Il y eut des hauts et des bas — plus souvent des bas que des hauts — selon les docteurs et les ordonnances. L’automédication de Zach débuta par la caféine. Au boulot qu’il avait eu du mal à obtenir indépendamment de sa somnolence chronique, les gobelets vides s’entassaient au rythme de sa consommation excessive, si bien qu’il finit aux urgences pour tachycardie. Alors il testa d’autres stimulants, biologiques ou synthétiques. De mélanges de plantes diverses et variées aux libérateurs de dopamine — amphétamine, méthamphétamine —, en passant par la cocaïne et l’ecstasy, Zachary avait tout gobé — et tout sniffé. Non content d’être narcoleptique, Zach Marban devint toxicomane. Ses collègues quant à eux le crurent épileptique : ils l’avaient trouvé allongé sur le paillasson du hall d’entrée, convulsionnant entre les battants automatiques de la porte ouest du bâtiment. Zach fut reconduit au Victoria Hospital pour la énième, mais pas la dernière fois de sa maudite vie. Là-bas, on lui parla de sevrage et du docteur Ailill — soi-disant que ses méthodes étaient efficaces. En témoigne cette aide-soignante s’autoproclamant « ex-alcoolique, ex-héroïnomane et accessoirement, ex-nymphomane » — elle avait chuchoté en prononçant le mot « nymphomane ».
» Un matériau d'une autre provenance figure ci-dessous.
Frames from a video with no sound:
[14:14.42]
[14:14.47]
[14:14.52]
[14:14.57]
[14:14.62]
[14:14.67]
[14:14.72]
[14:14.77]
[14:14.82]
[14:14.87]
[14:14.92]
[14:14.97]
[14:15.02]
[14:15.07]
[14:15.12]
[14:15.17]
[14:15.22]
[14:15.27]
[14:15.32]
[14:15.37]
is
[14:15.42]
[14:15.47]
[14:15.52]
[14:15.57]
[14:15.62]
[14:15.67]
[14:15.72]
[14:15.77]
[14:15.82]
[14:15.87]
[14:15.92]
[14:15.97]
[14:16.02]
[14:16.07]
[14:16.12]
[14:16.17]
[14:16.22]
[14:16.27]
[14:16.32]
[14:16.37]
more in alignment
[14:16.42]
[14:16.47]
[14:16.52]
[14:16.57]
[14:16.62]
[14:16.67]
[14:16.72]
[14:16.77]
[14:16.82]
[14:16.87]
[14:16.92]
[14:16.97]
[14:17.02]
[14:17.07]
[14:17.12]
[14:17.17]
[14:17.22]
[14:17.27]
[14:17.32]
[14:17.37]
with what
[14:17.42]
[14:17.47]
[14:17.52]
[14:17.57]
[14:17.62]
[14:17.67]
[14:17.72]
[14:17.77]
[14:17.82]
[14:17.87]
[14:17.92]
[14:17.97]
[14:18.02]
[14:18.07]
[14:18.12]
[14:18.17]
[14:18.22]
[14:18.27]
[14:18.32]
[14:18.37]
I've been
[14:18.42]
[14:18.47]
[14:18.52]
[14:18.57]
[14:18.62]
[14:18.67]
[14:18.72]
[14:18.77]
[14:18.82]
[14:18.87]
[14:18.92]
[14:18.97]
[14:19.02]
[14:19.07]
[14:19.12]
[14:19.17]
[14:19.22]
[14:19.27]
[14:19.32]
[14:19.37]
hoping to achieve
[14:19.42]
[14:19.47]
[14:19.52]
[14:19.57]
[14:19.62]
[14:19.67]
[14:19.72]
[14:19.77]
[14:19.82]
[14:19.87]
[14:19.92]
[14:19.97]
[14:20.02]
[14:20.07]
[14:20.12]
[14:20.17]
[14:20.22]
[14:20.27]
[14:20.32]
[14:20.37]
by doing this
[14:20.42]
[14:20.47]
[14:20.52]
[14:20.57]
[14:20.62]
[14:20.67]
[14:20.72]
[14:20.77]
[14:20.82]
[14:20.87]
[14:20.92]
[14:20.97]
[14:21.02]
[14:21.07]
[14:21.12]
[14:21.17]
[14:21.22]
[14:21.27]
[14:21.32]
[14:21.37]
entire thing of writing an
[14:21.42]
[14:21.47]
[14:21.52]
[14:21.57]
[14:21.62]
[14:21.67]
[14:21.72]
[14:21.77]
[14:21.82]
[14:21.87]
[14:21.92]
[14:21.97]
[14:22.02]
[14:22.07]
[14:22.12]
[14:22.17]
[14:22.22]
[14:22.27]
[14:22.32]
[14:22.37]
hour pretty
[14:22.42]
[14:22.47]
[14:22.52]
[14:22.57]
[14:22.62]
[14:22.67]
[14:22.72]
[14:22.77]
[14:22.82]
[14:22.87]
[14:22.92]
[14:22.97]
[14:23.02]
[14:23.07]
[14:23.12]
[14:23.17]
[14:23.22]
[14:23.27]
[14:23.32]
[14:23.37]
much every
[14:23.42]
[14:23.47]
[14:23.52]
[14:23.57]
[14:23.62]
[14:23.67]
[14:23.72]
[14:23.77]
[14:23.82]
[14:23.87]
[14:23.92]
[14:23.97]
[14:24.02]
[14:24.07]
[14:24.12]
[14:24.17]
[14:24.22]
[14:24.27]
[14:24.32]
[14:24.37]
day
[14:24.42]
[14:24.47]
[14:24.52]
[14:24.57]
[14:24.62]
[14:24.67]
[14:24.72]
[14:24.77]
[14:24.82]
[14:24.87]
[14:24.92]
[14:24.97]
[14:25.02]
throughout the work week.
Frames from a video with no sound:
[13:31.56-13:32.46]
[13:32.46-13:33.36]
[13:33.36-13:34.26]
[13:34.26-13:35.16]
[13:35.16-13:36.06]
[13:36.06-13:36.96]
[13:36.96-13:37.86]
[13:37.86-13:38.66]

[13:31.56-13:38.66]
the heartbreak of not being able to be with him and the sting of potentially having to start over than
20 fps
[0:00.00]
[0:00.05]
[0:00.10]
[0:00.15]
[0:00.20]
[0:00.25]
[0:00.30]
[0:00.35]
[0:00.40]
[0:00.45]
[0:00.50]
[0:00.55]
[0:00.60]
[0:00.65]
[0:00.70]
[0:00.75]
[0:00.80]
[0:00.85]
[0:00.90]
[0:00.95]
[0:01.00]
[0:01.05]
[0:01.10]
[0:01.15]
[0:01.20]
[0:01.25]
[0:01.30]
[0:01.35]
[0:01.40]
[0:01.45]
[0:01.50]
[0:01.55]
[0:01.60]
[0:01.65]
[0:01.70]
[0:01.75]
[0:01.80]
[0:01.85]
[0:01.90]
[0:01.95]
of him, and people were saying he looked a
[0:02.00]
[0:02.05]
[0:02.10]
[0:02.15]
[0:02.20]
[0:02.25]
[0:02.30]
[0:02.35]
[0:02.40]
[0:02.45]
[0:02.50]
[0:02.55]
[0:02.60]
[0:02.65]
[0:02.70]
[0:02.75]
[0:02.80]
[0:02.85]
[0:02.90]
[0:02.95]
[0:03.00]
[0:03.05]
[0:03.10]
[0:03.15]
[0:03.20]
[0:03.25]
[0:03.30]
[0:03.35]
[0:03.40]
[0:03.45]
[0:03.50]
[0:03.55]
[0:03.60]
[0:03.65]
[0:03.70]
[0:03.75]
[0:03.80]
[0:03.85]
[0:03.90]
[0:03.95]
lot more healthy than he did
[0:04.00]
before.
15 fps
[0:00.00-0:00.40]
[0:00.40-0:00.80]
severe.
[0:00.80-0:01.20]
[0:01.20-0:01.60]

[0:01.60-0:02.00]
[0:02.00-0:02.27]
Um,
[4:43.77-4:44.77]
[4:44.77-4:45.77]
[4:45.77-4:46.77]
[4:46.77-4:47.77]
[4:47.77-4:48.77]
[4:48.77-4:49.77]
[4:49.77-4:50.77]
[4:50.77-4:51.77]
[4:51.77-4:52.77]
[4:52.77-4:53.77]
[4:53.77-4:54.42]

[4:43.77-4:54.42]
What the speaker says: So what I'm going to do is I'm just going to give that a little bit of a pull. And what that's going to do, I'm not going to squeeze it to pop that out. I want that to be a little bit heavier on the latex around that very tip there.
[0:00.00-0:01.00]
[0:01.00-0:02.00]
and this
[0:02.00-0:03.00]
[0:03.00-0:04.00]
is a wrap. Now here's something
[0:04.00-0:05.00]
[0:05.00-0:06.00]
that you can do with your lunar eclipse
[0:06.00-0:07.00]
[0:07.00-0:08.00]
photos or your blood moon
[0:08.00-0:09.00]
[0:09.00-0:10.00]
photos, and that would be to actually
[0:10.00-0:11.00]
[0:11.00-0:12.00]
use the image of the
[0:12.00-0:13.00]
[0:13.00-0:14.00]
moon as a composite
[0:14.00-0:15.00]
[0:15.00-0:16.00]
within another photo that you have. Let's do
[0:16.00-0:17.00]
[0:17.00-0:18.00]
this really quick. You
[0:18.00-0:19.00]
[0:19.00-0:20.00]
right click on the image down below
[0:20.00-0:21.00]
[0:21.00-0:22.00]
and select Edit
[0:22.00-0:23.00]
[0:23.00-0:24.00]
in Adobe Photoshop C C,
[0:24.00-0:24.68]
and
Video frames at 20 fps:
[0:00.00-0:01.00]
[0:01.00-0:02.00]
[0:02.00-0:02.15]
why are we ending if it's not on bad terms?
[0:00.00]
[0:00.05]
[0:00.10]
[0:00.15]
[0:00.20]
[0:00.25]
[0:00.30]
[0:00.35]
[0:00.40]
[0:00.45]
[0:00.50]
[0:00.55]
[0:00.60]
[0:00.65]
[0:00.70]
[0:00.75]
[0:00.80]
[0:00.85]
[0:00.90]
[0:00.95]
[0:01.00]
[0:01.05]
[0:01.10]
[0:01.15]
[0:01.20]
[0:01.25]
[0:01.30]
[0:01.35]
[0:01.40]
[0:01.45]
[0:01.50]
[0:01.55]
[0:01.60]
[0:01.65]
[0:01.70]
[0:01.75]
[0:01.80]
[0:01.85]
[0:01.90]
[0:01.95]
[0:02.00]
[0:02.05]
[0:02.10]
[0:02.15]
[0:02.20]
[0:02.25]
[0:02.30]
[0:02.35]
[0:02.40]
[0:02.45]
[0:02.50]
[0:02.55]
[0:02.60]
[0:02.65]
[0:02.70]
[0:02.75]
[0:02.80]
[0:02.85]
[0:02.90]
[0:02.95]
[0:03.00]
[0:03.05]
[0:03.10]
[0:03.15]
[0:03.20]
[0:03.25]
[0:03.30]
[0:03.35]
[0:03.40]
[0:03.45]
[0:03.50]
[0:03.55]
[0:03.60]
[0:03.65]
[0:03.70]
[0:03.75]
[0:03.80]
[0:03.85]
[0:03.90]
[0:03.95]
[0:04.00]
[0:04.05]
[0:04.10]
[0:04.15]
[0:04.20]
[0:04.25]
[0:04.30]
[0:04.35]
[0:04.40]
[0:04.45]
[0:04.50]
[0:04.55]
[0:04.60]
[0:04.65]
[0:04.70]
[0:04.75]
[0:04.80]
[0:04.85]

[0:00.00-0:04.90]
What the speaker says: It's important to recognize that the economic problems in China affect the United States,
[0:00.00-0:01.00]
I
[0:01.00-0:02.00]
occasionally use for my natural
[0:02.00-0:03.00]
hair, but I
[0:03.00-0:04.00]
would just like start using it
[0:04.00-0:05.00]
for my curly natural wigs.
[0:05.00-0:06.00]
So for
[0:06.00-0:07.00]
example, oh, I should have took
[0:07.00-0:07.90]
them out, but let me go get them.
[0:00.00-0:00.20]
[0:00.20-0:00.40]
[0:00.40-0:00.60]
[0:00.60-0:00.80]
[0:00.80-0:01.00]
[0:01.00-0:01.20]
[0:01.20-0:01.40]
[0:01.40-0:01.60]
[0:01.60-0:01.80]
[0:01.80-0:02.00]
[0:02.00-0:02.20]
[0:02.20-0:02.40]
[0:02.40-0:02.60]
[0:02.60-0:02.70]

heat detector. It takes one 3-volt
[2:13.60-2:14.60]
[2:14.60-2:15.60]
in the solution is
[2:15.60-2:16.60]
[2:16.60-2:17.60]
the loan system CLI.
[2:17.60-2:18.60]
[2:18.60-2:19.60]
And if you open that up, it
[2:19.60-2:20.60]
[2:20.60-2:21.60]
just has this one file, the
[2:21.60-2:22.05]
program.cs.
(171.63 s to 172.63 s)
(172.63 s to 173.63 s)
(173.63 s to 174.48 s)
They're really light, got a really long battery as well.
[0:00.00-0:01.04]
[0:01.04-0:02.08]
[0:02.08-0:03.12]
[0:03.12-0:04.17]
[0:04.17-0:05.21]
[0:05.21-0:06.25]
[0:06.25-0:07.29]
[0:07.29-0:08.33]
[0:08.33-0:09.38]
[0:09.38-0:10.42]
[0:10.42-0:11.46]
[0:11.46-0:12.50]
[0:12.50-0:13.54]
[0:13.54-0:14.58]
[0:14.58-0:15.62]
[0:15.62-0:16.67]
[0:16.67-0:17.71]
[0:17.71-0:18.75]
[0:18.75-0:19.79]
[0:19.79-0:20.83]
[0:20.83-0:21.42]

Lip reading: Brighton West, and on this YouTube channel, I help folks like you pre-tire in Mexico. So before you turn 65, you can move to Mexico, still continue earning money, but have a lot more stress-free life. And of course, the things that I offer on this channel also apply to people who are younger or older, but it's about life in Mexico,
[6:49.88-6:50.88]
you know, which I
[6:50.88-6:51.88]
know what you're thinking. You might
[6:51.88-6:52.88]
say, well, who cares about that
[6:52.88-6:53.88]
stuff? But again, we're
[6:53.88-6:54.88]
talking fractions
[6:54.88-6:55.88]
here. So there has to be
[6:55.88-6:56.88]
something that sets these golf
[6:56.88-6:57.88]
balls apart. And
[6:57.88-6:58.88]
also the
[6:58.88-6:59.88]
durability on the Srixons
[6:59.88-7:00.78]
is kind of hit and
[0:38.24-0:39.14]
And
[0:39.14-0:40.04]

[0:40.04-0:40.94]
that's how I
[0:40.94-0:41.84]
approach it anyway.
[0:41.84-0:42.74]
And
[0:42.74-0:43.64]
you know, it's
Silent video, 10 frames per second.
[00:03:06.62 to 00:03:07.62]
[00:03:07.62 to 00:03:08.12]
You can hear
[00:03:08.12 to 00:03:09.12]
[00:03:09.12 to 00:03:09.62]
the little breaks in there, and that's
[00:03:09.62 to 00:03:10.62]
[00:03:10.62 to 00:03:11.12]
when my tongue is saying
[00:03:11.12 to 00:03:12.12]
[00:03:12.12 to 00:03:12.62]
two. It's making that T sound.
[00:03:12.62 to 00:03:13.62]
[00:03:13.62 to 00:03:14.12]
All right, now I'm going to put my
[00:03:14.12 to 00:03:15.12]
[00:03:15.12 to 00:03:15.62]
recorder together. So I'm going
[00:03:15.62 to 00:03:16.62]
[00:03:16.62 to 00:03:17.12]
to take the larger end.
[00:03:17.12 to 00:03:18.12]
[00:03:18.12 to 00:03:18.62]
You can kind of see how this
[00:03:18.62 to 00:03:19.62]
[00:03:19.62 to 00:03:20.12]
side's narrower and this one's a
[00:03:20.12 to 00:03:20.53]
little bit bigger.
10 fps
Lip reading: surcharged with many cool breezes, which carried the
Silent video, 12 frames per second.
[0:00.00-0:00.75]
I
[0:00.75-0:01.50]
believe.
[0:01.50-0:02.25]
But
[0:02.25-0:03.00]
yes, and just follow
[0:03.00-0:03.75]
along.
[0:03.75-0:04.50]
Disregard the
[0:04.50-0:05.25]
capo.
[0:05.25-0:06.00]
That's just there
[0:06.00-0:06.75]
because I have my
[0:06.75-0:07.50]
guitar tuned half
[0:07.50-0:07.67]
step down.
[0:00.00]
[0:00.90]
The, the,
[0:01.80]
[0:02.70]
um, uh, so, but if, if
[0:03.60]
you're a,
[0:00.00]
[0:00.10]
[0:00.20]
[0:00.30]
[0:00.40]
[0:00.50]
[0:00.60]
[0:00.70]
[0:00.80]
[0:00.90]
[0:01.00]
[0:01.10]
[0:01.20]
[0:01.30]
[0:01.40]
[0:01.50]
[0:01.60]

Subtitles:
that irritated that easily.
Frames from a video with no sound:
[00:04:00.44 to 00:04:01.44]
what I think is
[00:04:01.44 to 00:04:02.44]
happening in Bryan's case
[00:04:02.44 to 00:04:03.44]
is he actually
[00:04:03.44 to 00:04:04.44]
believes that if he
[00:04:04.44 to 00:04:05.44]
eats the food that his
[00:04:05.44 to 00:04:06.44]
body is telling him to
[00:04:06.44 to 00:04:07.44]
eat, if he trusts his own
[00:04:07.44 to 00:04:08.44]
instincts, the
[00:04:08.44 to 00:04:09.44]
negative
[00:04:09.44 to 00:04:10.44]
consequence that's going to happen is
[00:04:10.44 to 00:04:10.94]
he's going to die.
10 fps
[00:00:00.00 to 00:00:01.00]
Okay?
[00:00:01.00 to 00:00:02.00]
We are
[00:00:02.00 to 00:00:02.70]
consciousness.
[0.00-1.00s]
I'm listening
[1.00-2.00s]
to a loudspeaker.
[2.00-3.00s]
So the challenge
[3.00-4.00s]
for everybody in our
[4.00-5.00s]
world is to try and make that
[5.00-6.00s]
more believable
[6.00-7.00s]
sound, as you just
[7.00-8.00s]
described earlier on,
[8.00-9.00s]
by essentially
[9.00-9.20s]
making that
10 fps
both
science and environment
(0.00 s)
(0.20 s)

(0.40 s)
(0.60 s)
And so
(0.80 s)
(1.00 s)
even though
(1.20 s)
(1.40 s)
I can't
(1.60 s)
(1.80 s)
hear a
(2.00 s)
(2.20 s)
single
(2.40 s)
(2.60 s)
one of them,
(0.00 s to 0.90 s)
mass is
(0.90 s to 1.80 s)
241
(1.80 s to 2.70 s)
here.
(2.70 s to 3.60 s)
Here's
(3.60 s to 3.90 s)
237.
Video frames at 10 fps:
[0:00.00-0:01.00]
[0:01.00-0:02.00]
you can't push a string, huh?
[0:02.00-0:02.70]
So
Ça fait une année complète que Zachary est suivi par le docteur Ailill, et que la belle assistante Eibhlin décline ses invitations en répondant inlassablement : « Notre relation doit rester strictement professionnelle, Mr Marban ». On ne sait pas trop s’il y va pour les consultations du docteur ou pour séduire Eibhlin, mais il faut reconnaître les bienfaits de sa thérapie. La preuve : Zachary ne se drogue plus. Par contre, il s’endort encore. N’importe où, n’importe quand, sa pathologie continue de l’assommer. Il trimballe même cet étrange appareillage destiné à lui infliger un coup de jus à chaque assoupissement. À vrai dire, l’anti-somme ne fonctionne pas si mal. Réveillant Zach instantanément, il réduit les risques d’être surpris en pleine sieste. Mais un tel dispositif n’est pas sans contrainte. Certains mouvements générant de faux positifs, il arrive que l’électrocution survienne de manière inopinée — quand il renoue ses lacets par exemple.
La vie de Zachary Marban n’est pas vraiment simple, mais il résiste depuis trente-deux ans. Alors ce n’est pas aujourd’hui qu’il se flinguera. Non, sûrement pas. Il repose le pistolet semi-automatique de feu son père, l’agent Torin Marban, et décide d’aller déjeuner au Bakehouse Cafe.